MORELLA de Edgar Allan Poe (II)

Publicado por primera vez en 1.835, este cuento de Poe está narrado en primera persona por un protagonista anónimo que nos cuenta la historia de su matrimonio con Morella. Fue esta una unión un tanto extraña, pues él no la amaba (si bien la admiraba y la quería como amiga), aunque durante un tiempo fueron felices.

Morella era una mujer cultivada. Era aficionada a la literatura y filosofía mística y compartía sus estudios con su pareja, sobre la que ejercía una importante influencia intelectual. Las inquietantes teorías de Fichte, Schelling y Locke se habían convertido en el único tema de conversación en sus interminables veladas. Y no parece que la temática de su pasatiempo fuera la más adecuada para unos enamorados…

De este modo, la relación se fue enfriando más y más. Nuestro protagonista se distanciaba cada vez más de Morella y ella caía enferma por desamor, por el “abandono” al que era sometida por su marido.

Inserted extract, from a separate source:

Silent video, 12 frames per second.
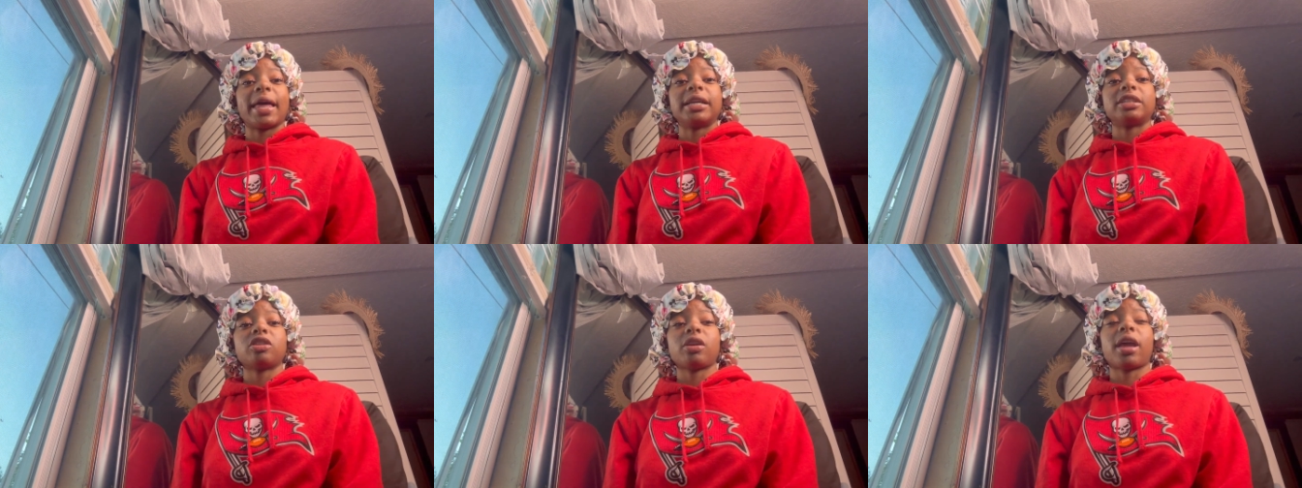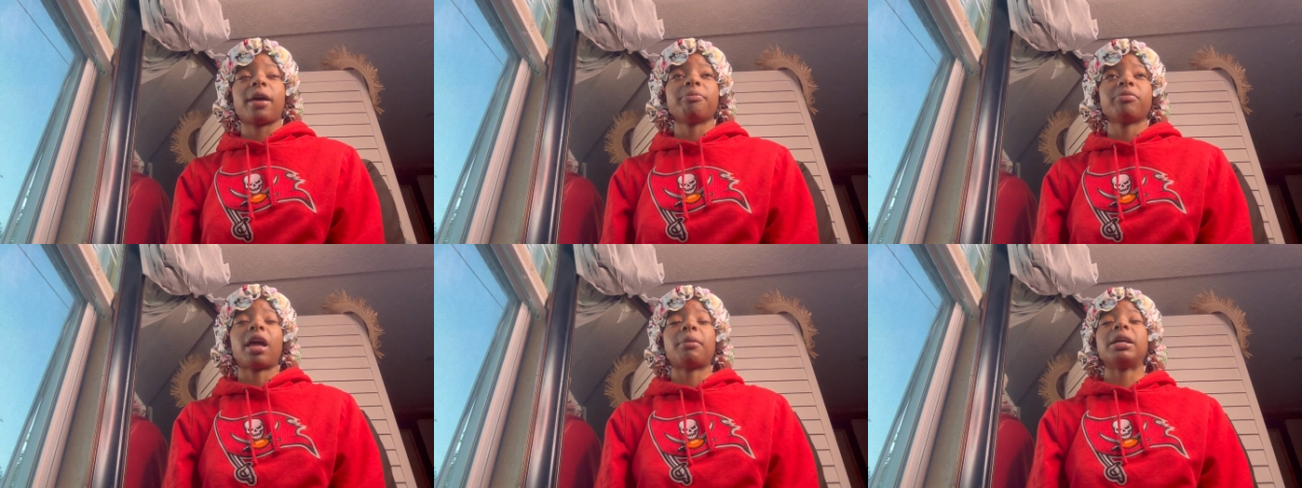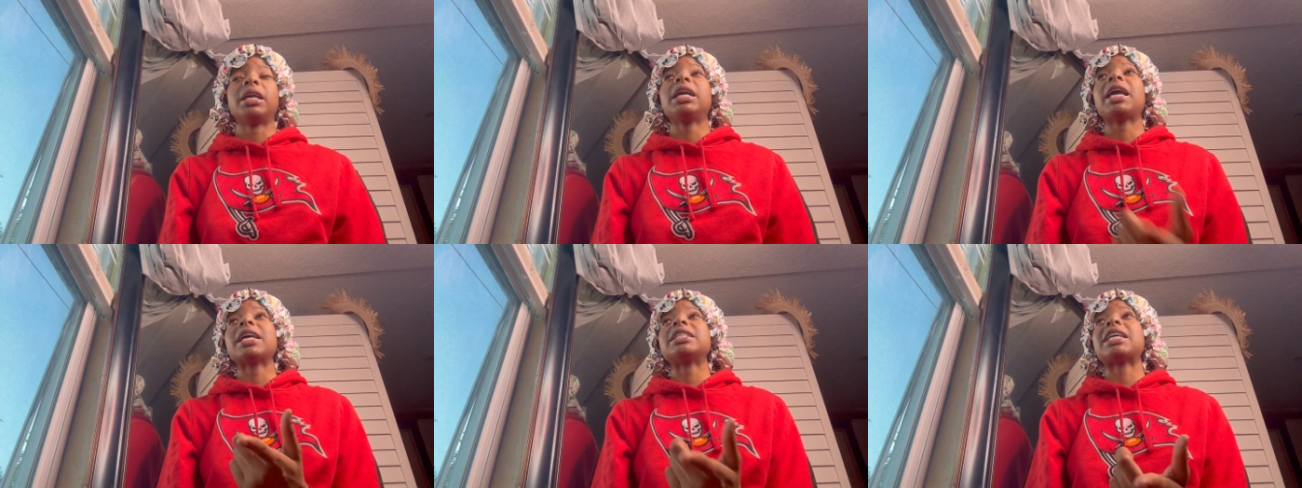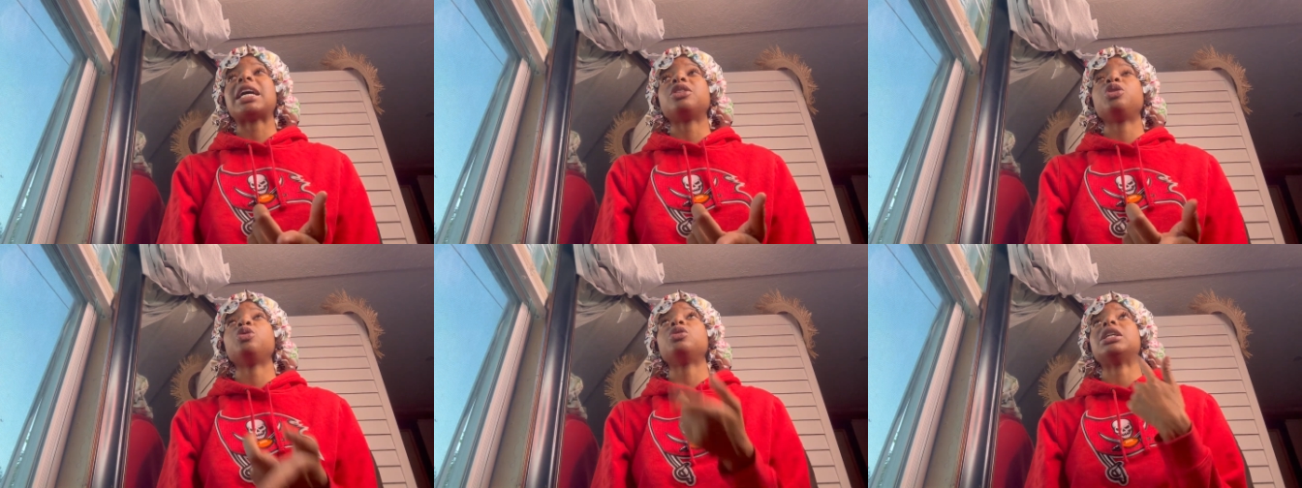So, yeah. I mean, he has
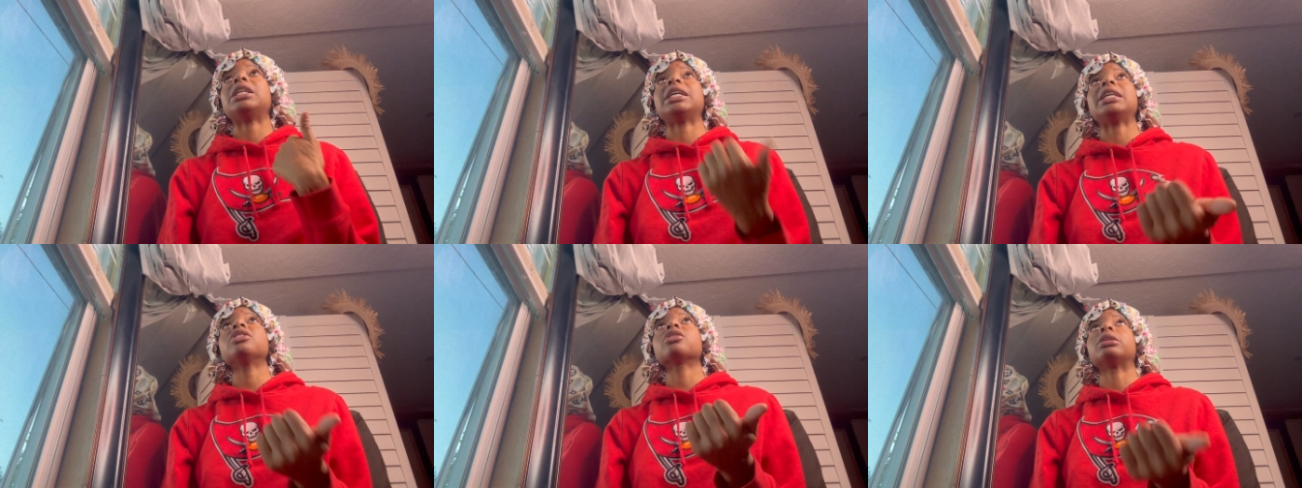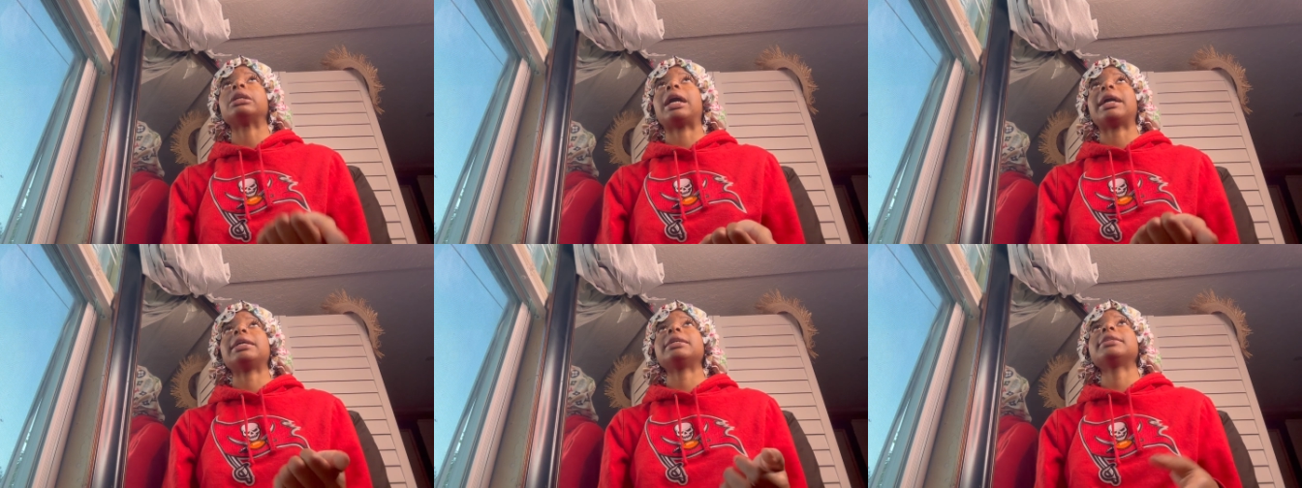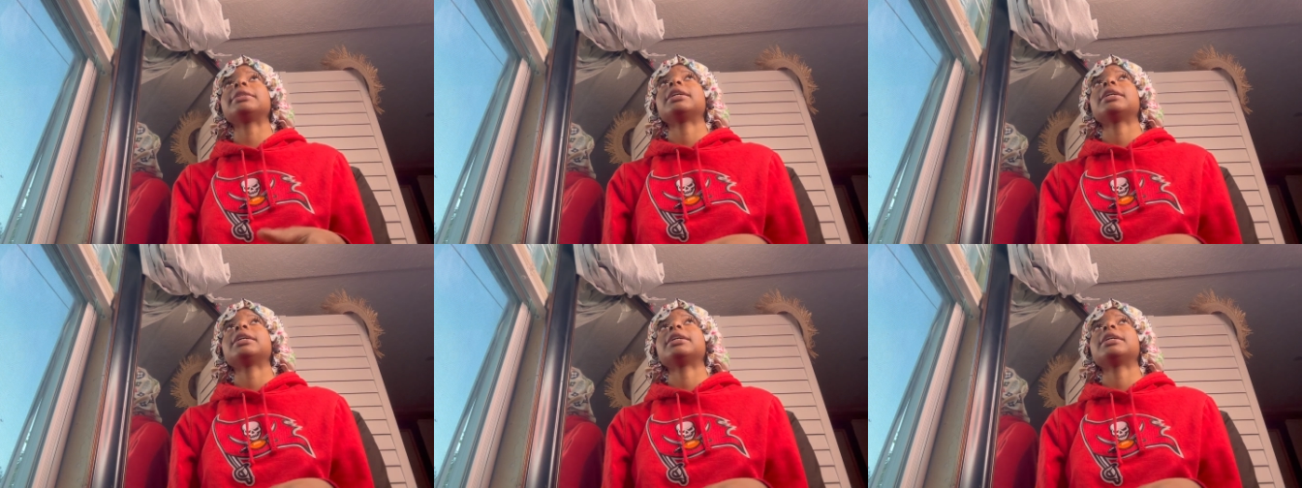tattoos, and his are nice.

Y llegó el día de la muerte de la mujer. Morella murió en el mismo lecho en el que dio a luz a una niña, niña que no empezó a respirar hasta que su madre expiró (pues el alma de Morella migró, tras su defunción, al cuerpo de su hija). Antes del alumbramiento, Morella advirtió a su marido (“…las horas de tu dicha han terminado…”) de que para él comenzaba, con su partida, sus días de sufrimiento, pues sería castigado por no haber amado a su esposa y por haber deseado su muerte.


Y las palabras (“… pero aquella a quien en vida aborreciste, será por ti adorada en la muerte”) de Morella se cumplieron pues, efectivamente, el marido amó a Morella reencarnada en su hija, una niña que crecía sana y cada vez más parecida a su madre: idénticas en aspecto, voz, mirada, ideas e incluso palabras. La desconfianza y la preocupación se habían instalado en la existencia del padre, que sospechaba de la increíble similitud entre madre e hija.

Y pasaron los años, viviendo ambos, padre e hija, recluidos de la vida social en sus propiedades, pero cuando la pequeña cumplió los diez años de edad, el padre decidió que era el momento de bautizarla. En una década no le había dado más nombre a la criatura que “hija mía” o “querida” y ante la pila bautismal le dio, inexplicablemente, sin motivo aparente, el nombre de Morella, a lo que ella respondió con un misterioso “aquí estoy”. A partir de este momento la vida de nuestro amigo fue un auténtico suplicio, los presagios de la primera Morella se cumplieron entonces.

Termina el relato con la muerte de la segunda Morella, la hija. Desconocemos la causa. Lo que sí sabemos es que cuando su progenitor fue a depositarla en su sepulcro, la misma tumba que debía ocupar su madre, no había rastro de los restos de ésta.